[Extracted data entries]

--------

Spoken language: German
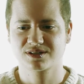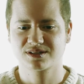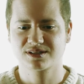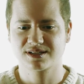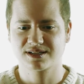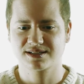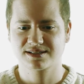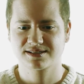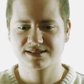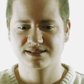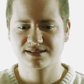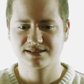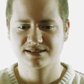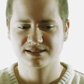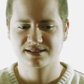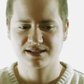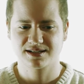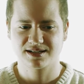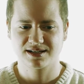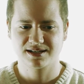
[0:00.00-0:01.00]
dass
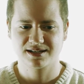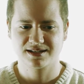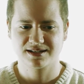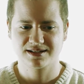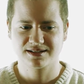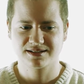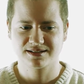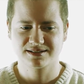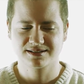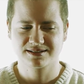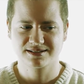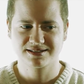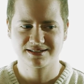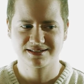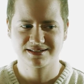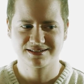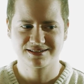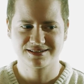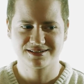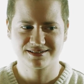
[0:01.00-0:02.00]

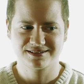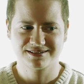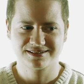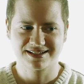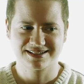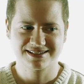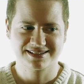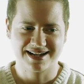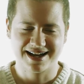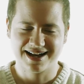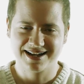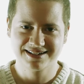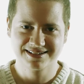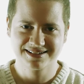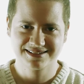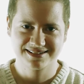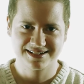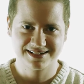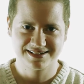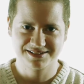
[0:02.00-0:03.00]
sich das
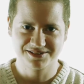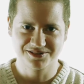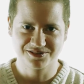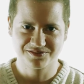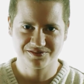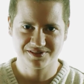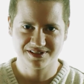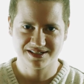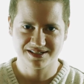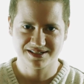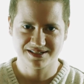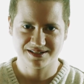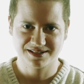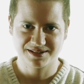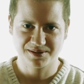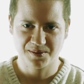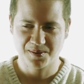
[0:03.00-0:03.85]
alles halt irgendwie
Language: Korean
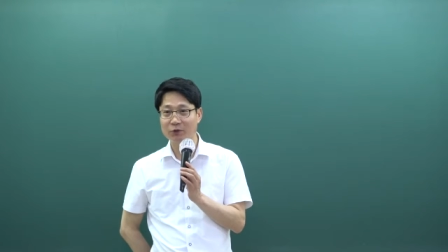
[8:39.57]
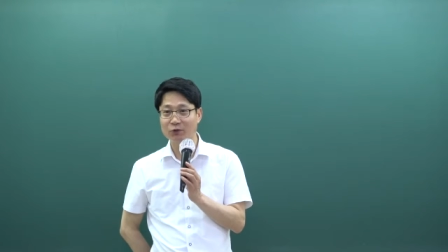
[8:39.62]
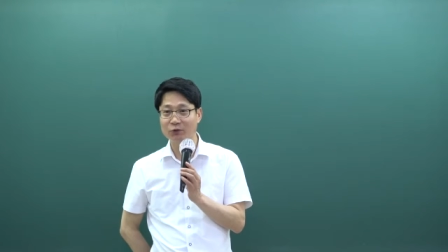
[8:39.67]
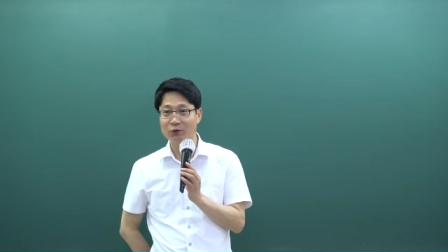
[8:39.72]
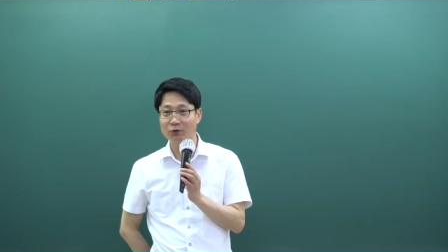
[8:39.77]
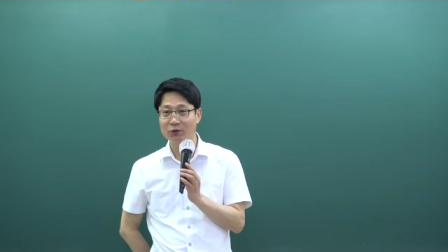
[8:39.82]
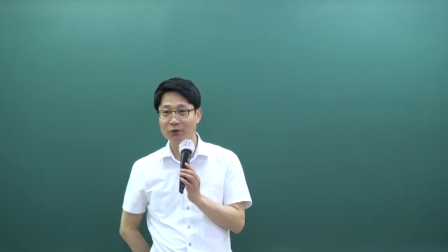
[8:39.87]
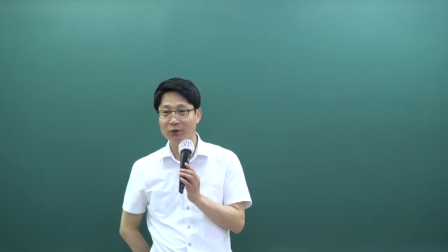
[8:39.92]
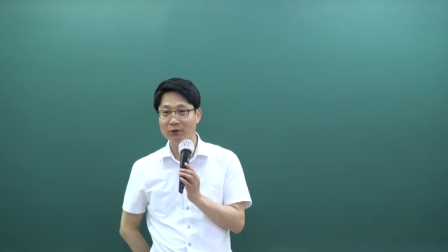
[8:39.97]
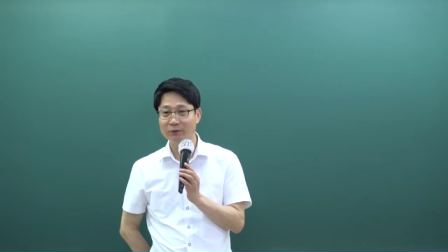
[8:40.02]

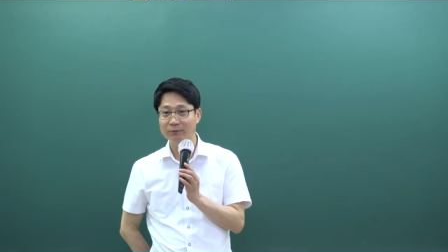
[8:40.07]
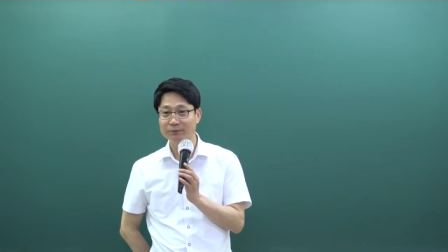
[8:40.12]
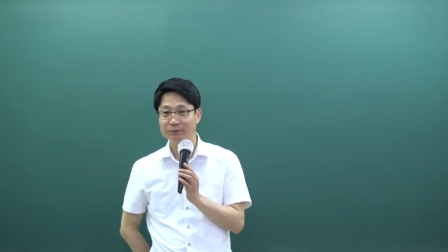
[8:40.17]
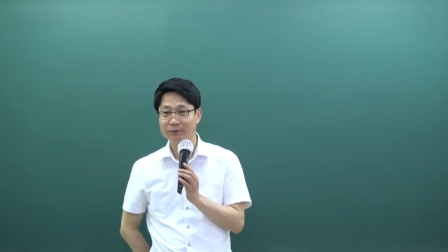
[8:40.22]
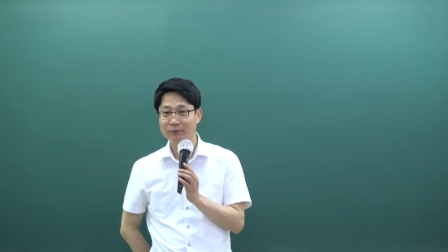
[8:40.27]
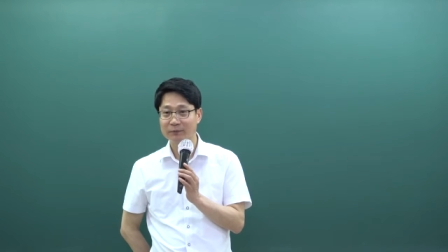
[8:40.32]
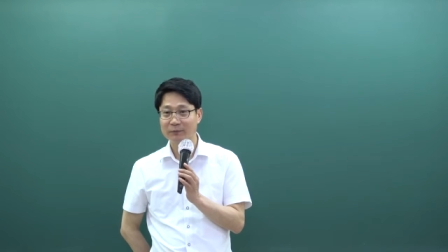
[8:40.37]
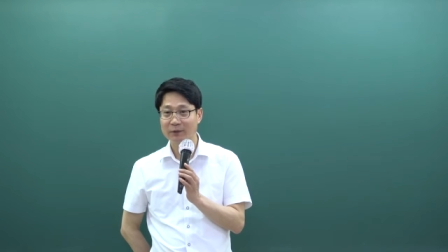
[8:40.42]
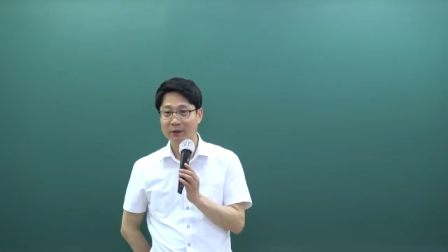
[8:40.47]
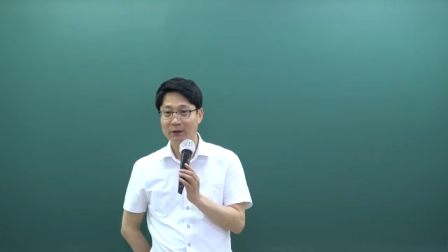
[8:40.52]
어떤 거?
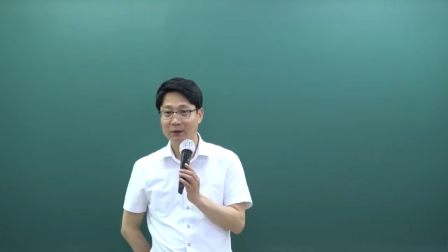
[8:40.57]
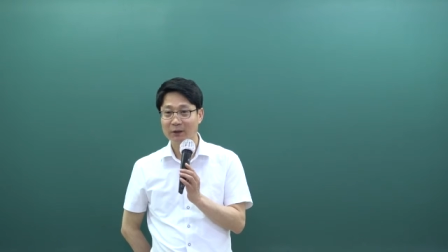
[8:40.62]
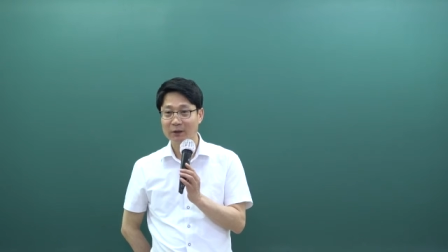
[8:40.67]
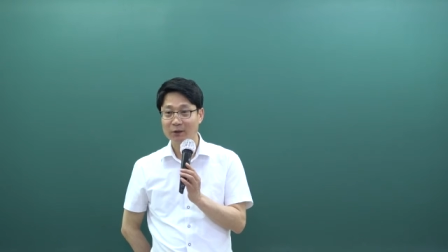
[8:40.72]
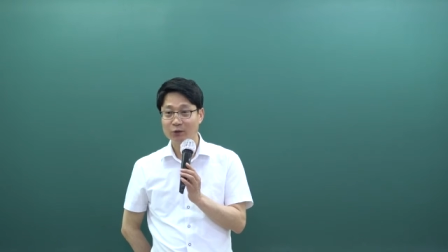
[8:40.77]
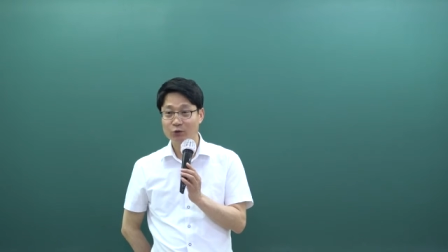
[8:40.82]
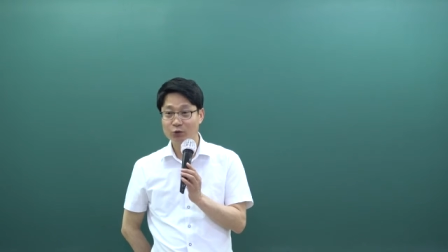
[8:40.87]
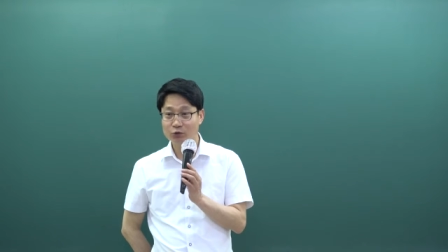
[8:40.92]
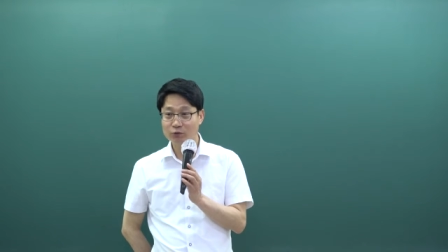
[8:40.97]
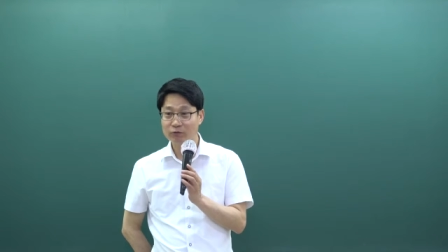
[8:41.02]

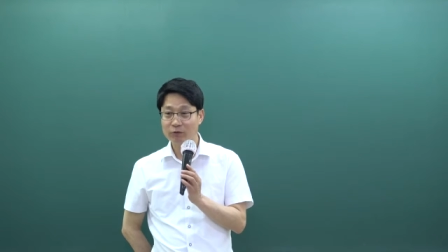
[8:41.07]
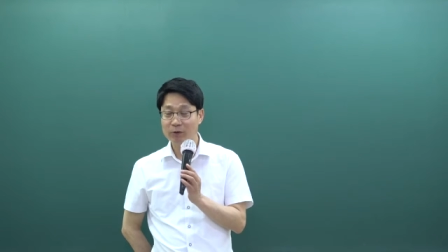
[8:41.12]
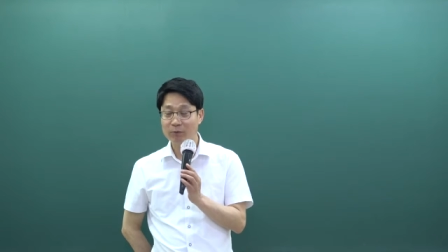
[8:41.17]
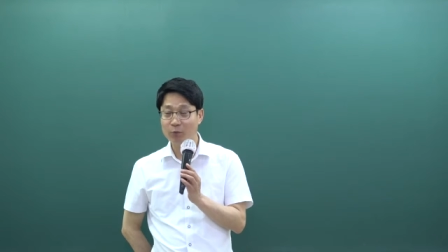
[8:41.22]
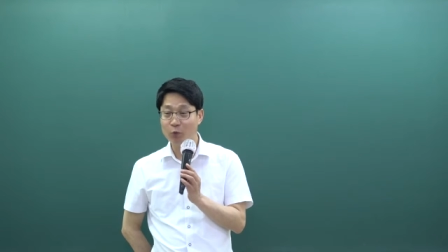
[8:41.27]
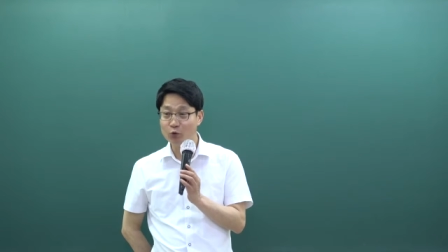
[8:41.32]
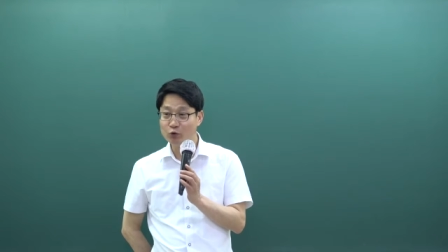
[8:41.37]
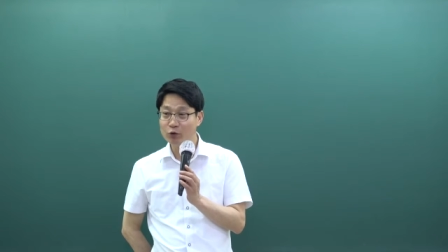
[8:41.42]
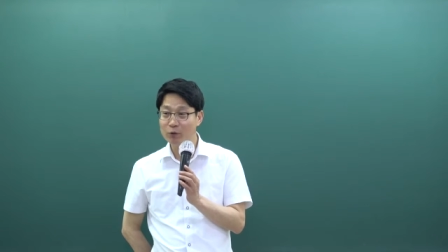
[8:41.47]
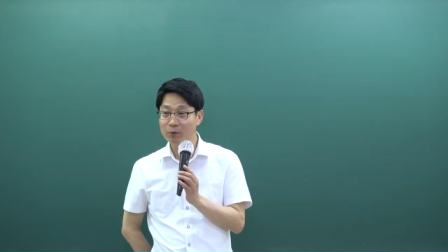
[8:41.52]
취득과
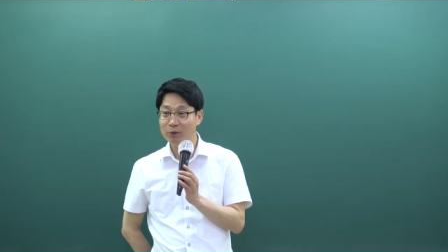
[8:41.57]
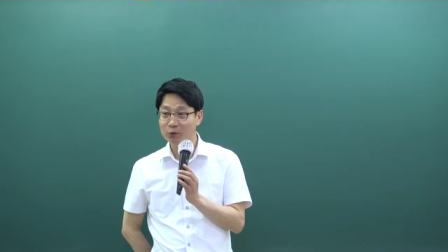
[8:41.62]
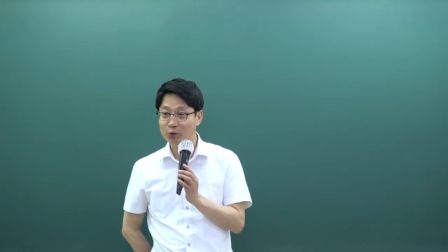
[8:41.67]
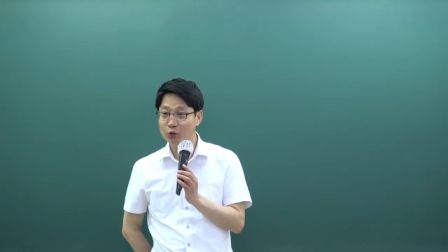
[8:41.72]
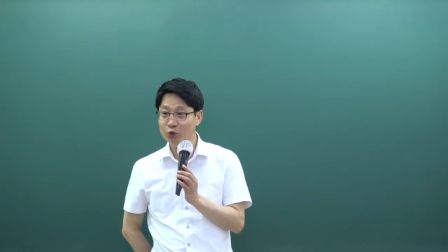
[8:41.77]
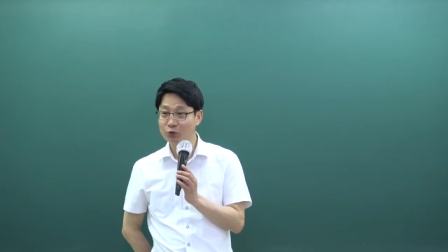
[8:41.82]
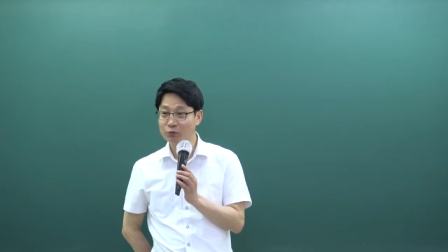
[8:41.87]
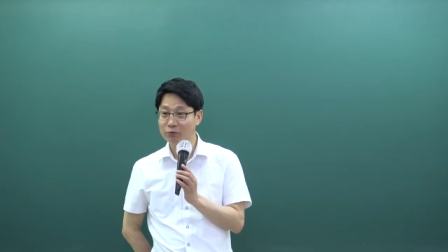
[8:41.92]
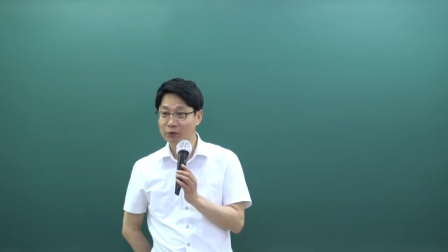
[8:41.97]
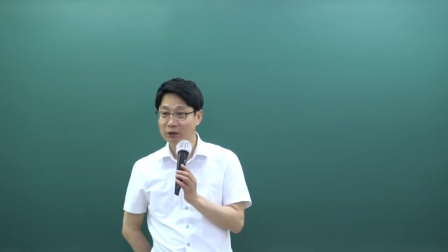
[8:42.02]
보유에만
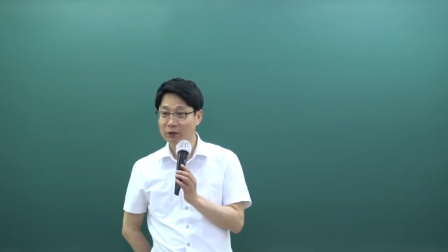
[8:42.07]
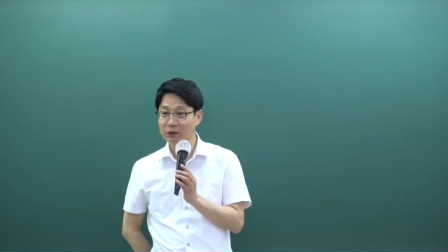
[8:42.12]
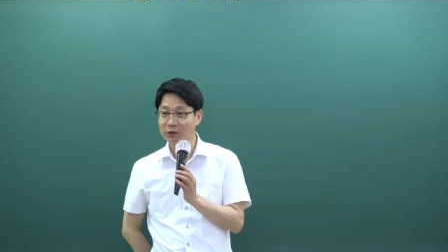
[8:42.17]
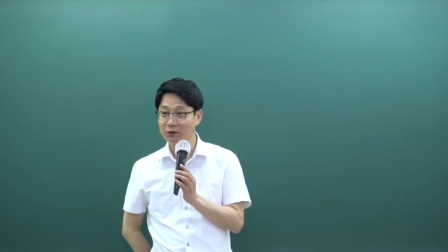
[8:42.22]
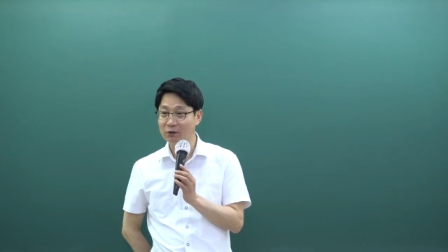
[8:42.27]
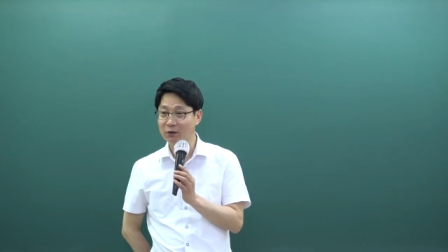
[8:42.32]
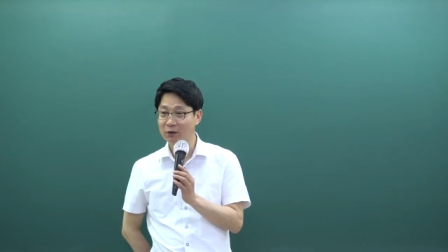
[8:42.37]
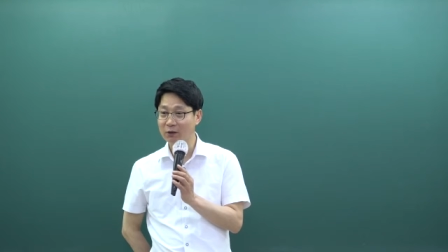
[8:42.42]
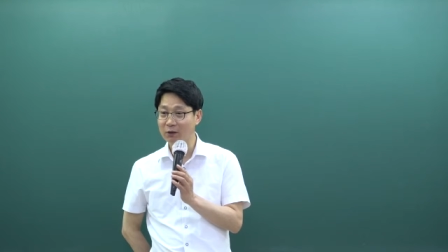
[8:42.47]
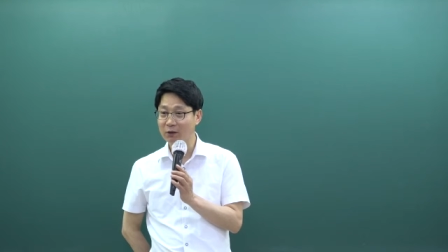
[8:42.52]
동시부가 되는
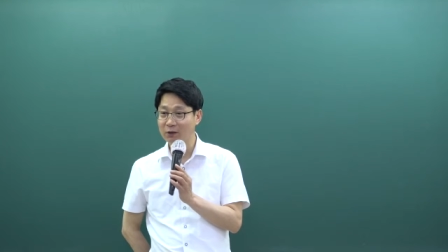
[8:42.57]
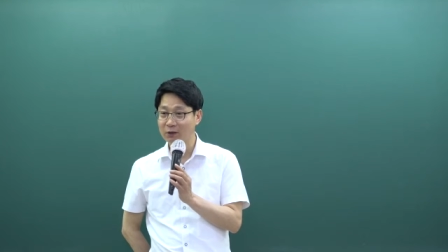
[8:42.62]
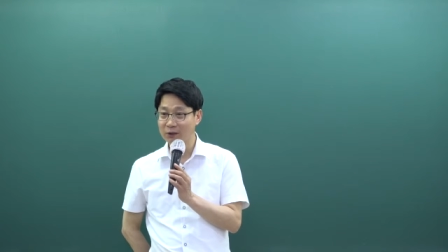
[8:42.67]
거?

--------

» TASK DETAILS
Retype every record above exactly as written, but leave out the pictures.

» ANSWER BOX
Spoken language: German
[0:00.00-0:01.00]
dass
[0:01.00-0:02.00]

[0:02.00-0:03.00]
sich das
[0:03.00-0:03.85]
alles halt irgendwie
Language: Korean
[8:39.57]
[8:39.62]
[8:39.67]
[8:39.72]
[8:39.77]
[8:39.82]
[8:39.87]
[8:39.92]
[8:39.97]
[8:40.02]

[8:40.07]
[8:40.12]
[8:40.17]
[8:40.22]
[8:40.27]
[8:40.32]
[8:40.37]
[8:40.42]
[8:40.47]
[8:40.52]
어떤 거?
[8:40.57]
[8:40.62]
[8:40.67]
[8:40.72]
[8:40.77]
[8:40.82]
[8:40.87]
[8:40.92]
[8:40.97]
[8:41.02]

[8:41.07]
[8:41.12]
[8:41.17]
[8:41.22]
[8:41.27]
[8:41.32]
[8:41.37]
[8:41.42]
[8:41.47]
[8:41.52]
취득과
[8:41.57]
[8:41.62]
[8:41.67]
[8:41.72]
[8:41.77]
[8:41.82]
[8:41.87]
[8:41.92]
[8:41.97]
[8:42.02]
보유에만
[8:42.07]
[8:42.12]
[8:42.17]
[8:42.22]
[8:42.27]
[8:42.32]
[8:42.37]
[8:42.42]
[8:42.47]
[8:42.52]
동시부가 되는
[8:42.57]
[8:42.62]
[8:42.67]
거?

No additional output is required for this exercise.